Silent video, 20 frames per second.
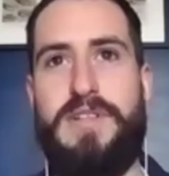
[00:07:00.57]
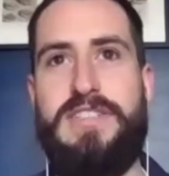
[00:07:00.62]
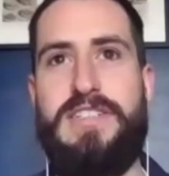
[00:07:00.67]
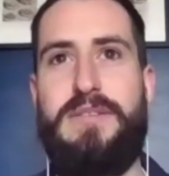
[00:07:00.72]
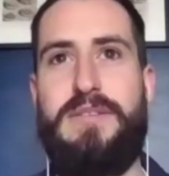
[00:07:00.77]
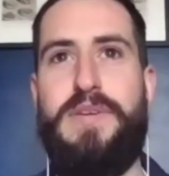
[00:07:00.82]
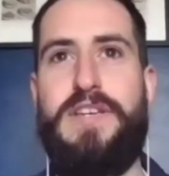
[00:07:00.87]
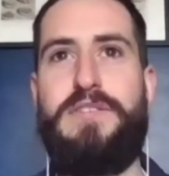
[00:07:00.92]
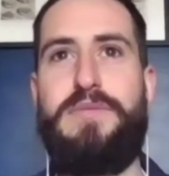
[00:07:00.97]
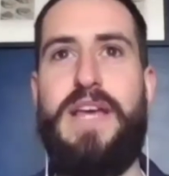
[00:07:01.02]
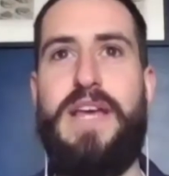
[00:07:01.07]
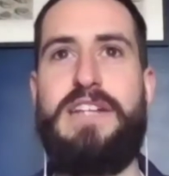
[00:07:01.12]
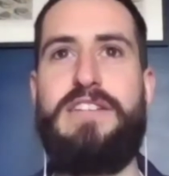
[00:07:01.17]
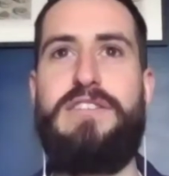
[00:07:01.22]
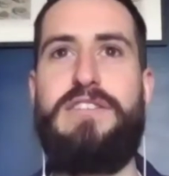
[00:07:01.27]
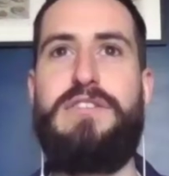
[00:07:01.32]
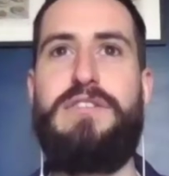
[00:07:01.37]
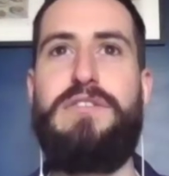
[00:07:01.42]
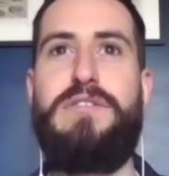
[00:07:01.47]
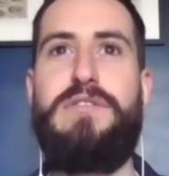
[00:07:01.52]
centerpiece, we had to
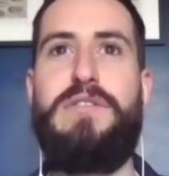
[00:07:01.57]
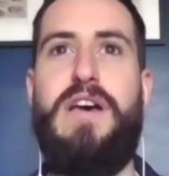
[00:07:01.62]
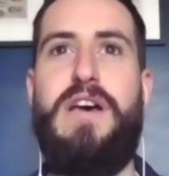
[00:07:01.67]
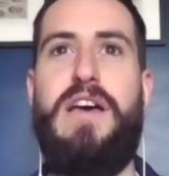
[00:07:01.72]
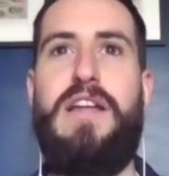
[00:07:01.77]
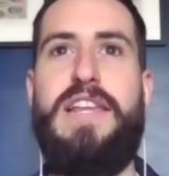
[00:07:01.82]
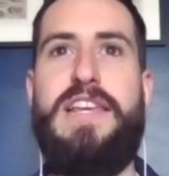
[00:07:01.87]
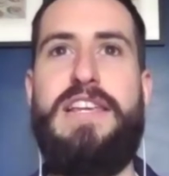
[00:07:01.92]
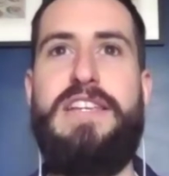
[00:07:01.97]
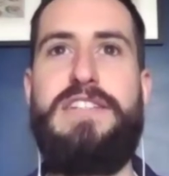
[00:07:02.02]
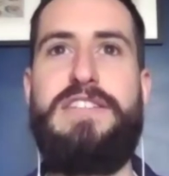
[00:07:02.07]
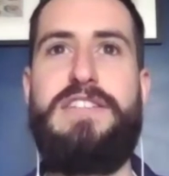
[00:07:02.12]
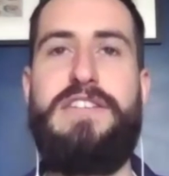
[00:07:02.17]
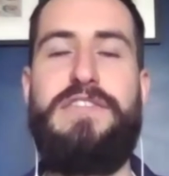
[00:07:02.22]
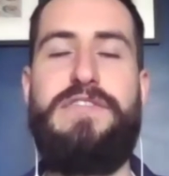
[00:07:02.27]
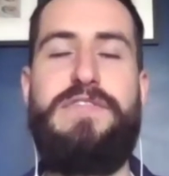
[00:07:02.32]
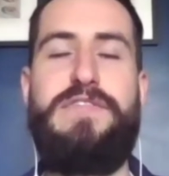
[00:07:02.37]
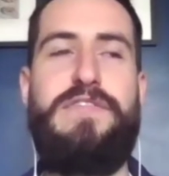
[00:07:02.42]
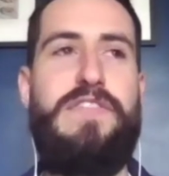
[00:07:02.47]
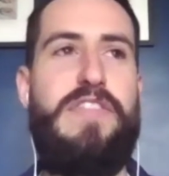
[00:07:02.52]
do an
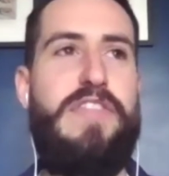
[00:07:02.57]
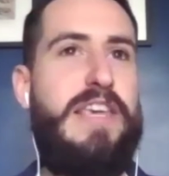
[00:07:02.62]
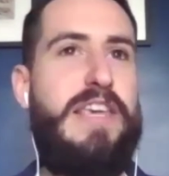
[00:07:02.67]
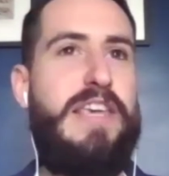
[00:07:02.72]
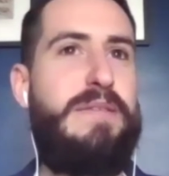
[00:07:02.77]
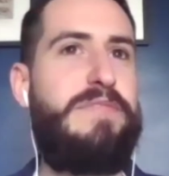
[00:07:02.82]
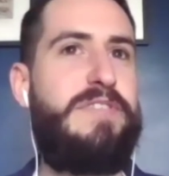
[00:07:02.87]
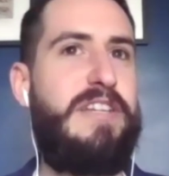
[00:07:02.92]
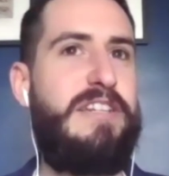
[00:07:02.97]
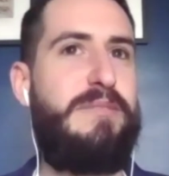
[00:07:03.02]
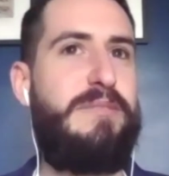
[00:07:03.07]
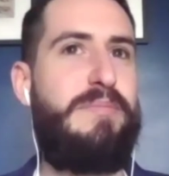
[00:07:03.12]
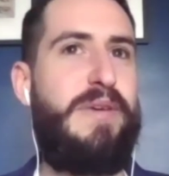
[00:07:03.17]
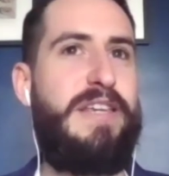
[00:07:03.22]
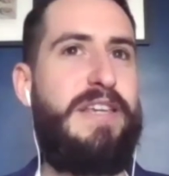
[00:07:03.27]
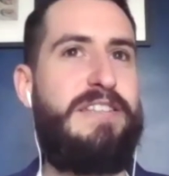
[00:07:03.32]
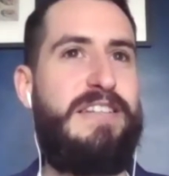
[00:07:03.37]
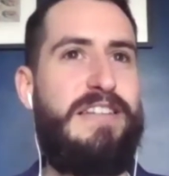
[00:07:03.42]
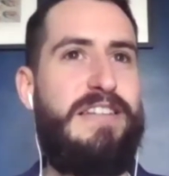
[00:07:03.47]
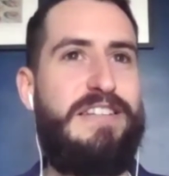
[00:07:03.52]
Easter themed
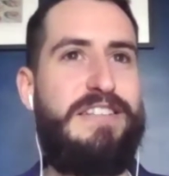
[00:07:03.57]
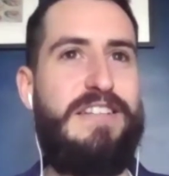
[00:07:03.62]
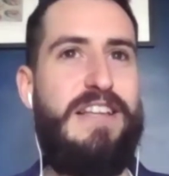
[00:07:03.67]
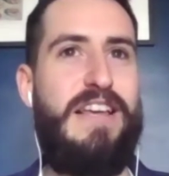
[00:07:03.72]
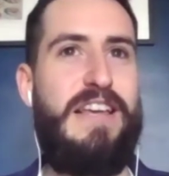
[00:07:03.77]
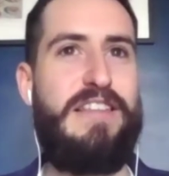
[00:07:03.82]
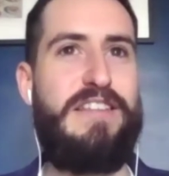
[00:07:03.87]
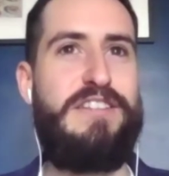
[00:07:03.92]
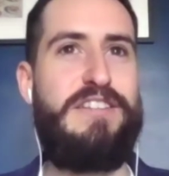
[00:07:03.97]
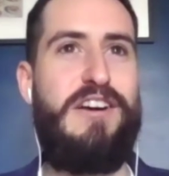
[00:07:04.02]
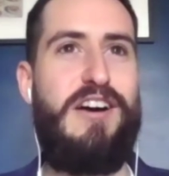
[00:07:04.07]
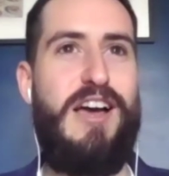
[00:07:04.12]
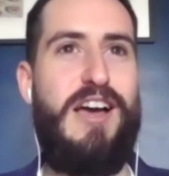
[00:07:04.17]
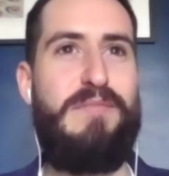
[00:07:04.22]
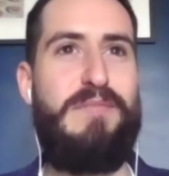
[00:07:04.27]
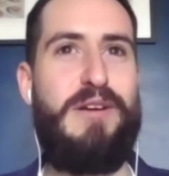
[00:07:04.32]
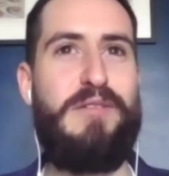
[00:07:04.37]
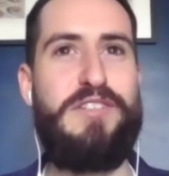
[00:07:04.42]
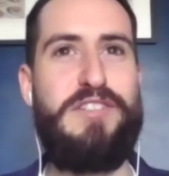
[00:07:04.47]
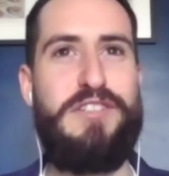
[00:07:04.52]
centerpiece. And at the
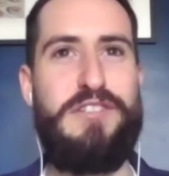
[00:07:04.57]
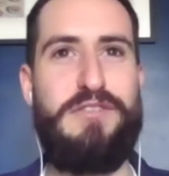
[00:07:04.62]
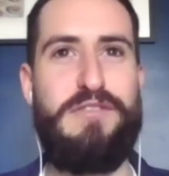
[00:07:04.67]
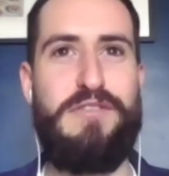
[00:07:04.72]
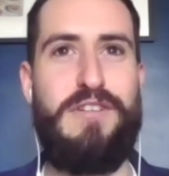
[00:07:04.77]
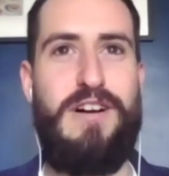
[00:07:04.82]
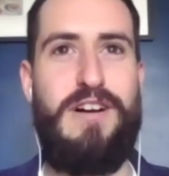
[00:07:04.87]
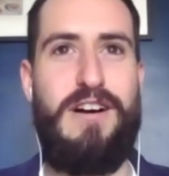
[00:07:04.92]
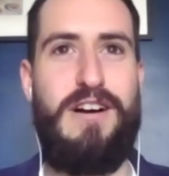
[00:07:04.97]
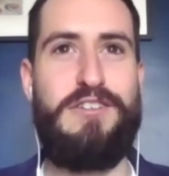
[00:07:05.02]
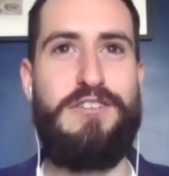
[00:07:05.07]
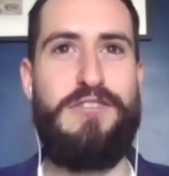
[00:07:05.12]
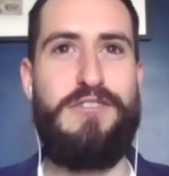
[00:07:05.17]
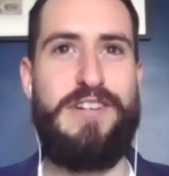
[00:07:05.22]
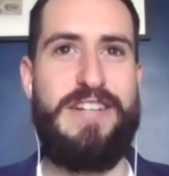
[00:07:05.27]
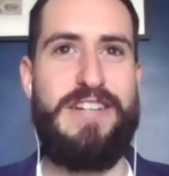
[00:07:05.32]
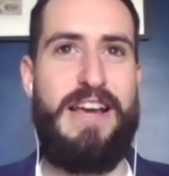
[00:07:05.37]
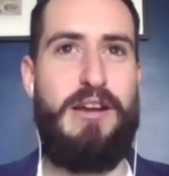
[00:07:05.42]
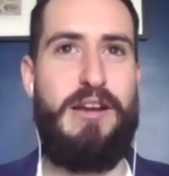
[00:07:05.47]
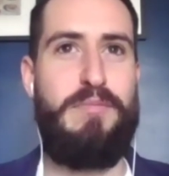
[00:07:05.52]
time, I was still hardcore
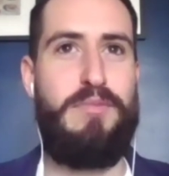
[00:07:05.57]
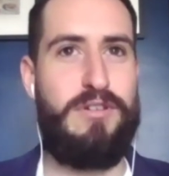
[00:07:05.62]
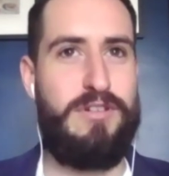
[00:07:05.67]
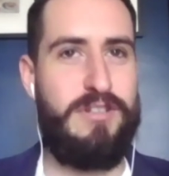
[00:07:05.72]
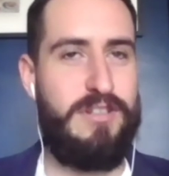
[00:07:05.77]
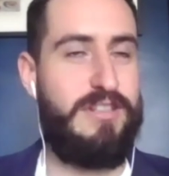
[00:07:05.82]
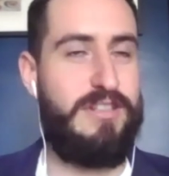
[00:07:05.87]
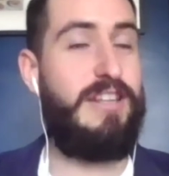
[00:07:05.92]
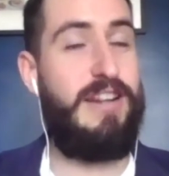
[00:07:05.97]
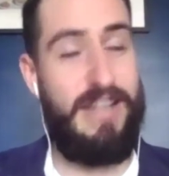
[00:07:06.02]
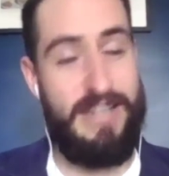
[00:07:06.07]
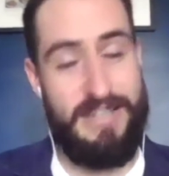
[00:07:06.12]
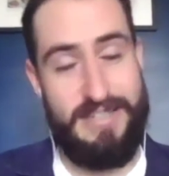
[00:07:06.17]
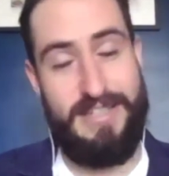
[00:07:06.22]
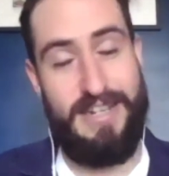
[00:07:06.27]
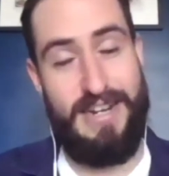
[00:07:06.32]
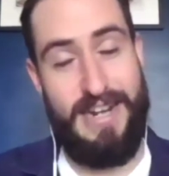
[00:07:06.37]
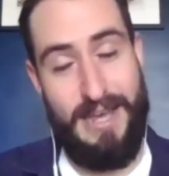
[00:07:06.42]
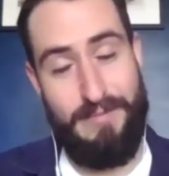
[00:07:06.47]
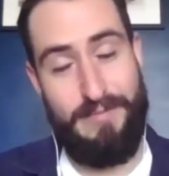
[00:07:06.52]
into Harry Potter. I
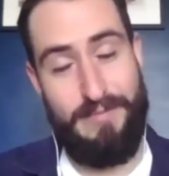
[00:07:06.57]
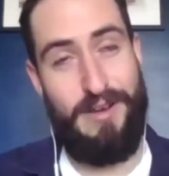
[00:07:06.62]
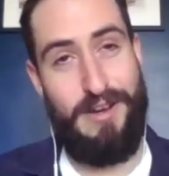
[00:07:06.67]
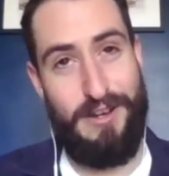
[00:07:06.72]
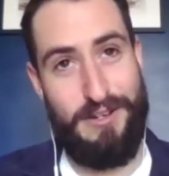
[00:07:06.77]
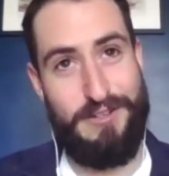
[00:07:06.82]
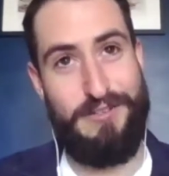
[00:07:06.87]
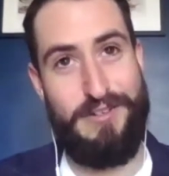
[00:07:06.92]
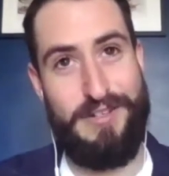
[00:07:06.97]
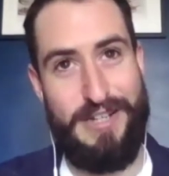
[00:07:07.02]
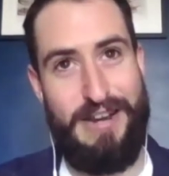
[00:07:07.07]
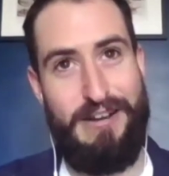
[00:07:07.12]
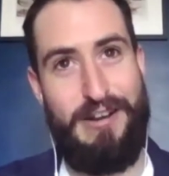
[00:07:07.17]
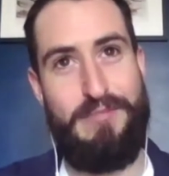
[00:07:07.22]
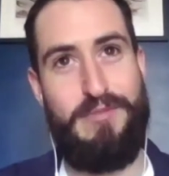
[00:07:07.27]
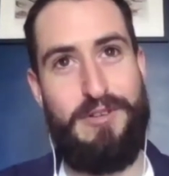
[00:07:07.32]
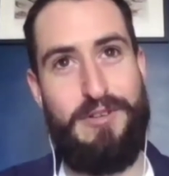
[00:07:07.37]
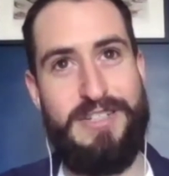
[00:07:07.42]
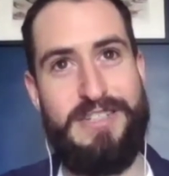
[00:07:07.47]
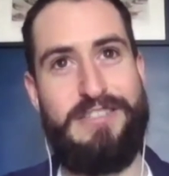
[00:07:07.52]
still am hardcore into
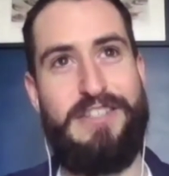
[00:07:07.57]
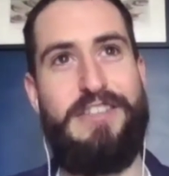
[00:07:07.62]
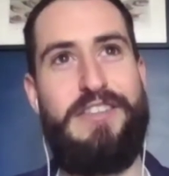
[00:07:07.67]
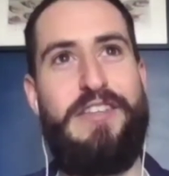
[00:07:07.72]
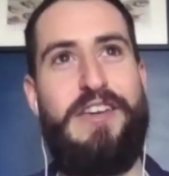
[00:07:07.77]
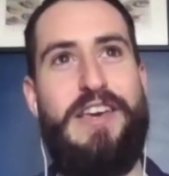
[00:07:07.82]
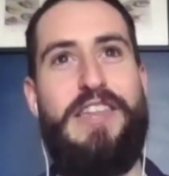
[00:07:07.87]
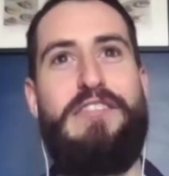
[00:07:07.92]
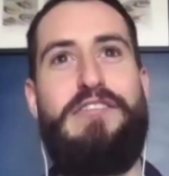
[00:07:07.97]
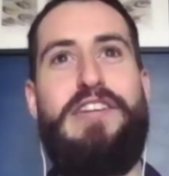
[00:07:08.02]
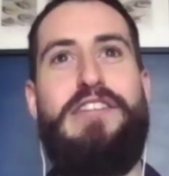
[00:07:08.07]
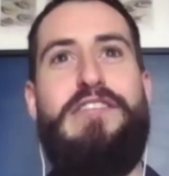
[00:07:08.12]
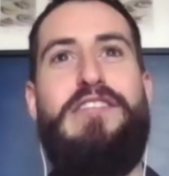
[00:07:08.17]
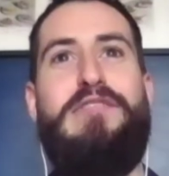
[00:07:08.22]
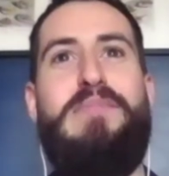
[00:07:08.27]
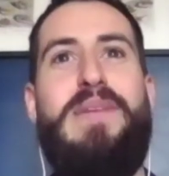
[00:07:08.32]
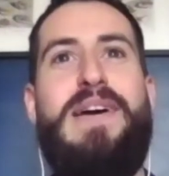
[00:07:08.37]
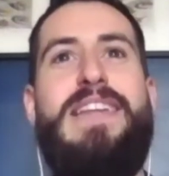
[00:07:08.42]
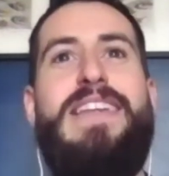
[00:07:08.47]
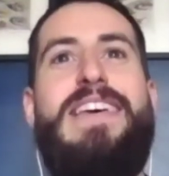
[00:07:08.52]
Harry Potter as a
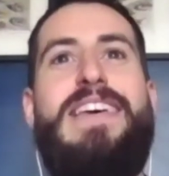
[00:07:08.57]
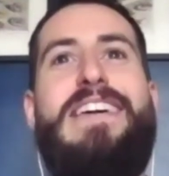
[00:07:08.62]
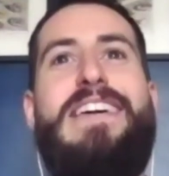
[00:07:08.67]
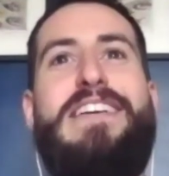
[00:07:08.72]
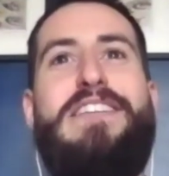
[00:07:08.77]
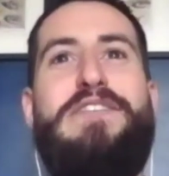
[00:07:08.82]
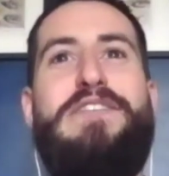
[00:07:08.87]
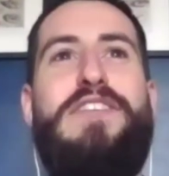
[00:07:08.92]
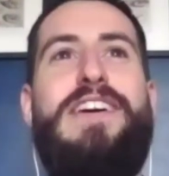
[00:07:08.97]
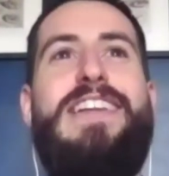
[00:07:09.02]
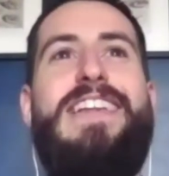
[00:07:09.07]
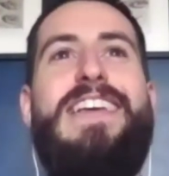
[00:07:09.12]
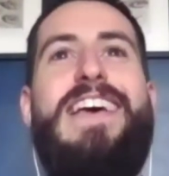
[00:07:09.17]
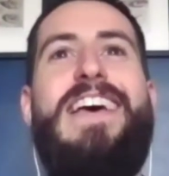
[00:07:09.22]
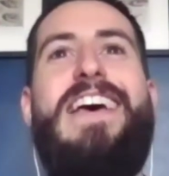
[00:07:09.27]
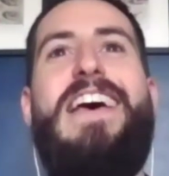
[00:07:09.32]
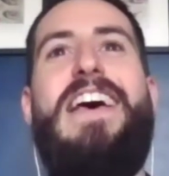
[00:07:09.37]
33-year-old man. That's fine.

---------------

The task: Your answer is the exact run of lines above from the one with "[00:07:04.82]" through the one with "[00:07:07.07]", both ends included, minus any picture.

Your solution:
[00:07:04.82]
[00:07:04.87]
[00:07:04.92]
[00:07:04.97]
[00:07:05.02]
[00:07:05.07]
[00:07:05.12]
[00:07:05.17]
[00:07:05.22]
[00:07:05.27]
[00:07:05.32]
[00:07:05.37]
[00:07:05.42]
[00:07:05.47]
[00:07:05.52]
time, I was still hardcore
[00:07:05.57]
[00:07:05.62]
[00:07:05.67]
[00:07:05.72]
[00:07:05.77]
[00:07:05.82]
[00:07:05.87]
[00:07:05.92]
[00:07:05.97]
[00:07:06.02]
[00:07:06.07]
[00:07:06.12]
[00:07:06.17]
[00:07:06.22]
[00:07:06.27]
[00:07:06.32]
[00:07:06.37]
[00:07:06.42]
[00:07:06.47]
[00:07:06.52]
into Harry Potter. I
[00:07:06.57]
[00:07:06.62]
[00:07:06.67]
[00:07:06.72]
[00:07:06.77]
[00:07:06.82]
[00:07:06.87]
[00:07:06.92]
[00:07:06.97]
[00:07:07.02]
[00:07:07.07]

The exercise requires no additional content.